ENTRIES PROVIDED:
═══

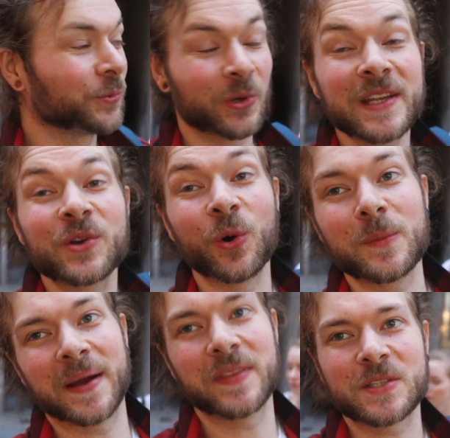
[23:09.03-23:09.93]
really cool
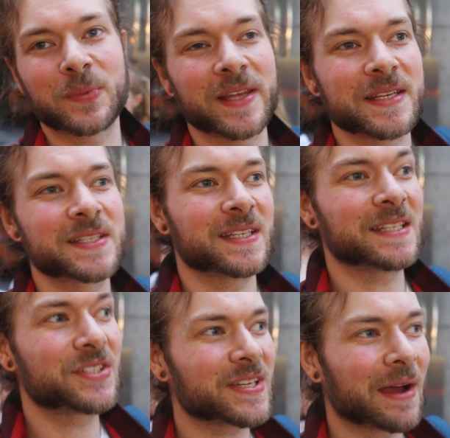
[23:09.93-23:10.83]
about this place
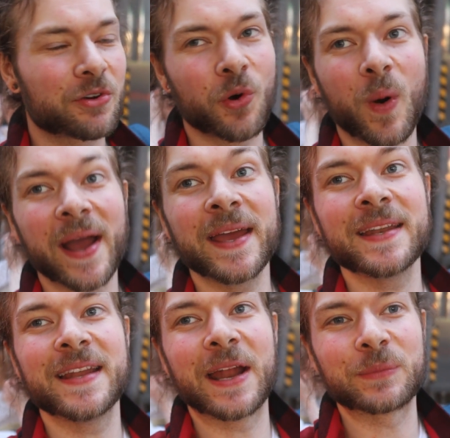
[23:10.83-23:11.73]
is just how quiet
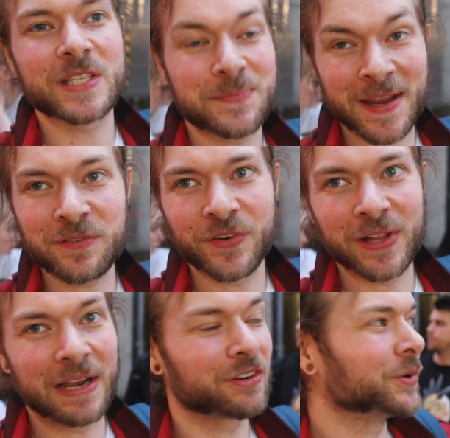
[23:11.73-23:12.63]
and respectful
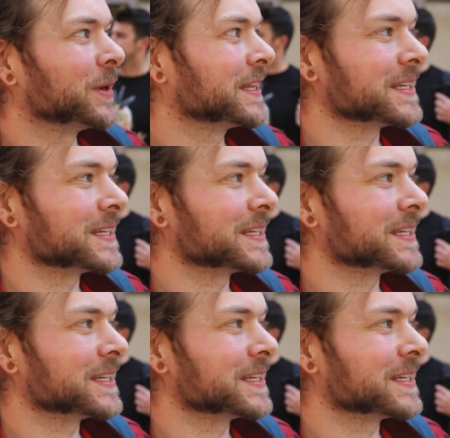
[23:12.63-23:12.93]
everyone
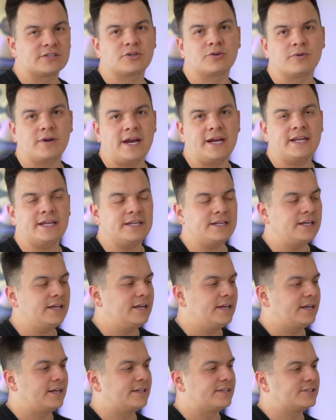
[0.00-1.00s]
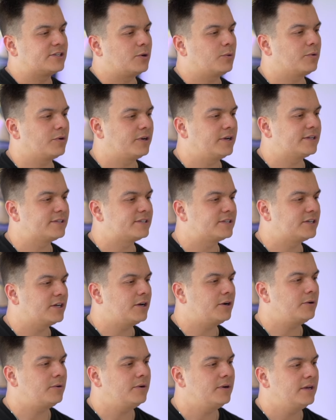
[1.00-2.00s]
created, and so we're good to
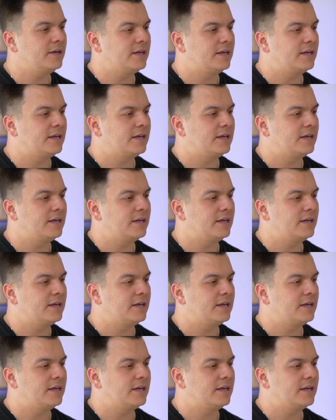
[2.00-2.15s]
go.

═══

YOUR INSTRUCTIONS:
Return every entry above exactly as written, minus the pictures.

ANSWER SPACE:
[23:09.03-23:09.93]
really cool
[23:09.93-23:10.83]
about this place
[23:10.83-23:11.73]
is just how quiet
[23:11.73-23:12.63]
and respectful
[23:12.63-23:12.93]
everyone
[0.00-1.00s]
[1.00-2.00s]
created, and so we're good to
[2.00-2.15s]
go.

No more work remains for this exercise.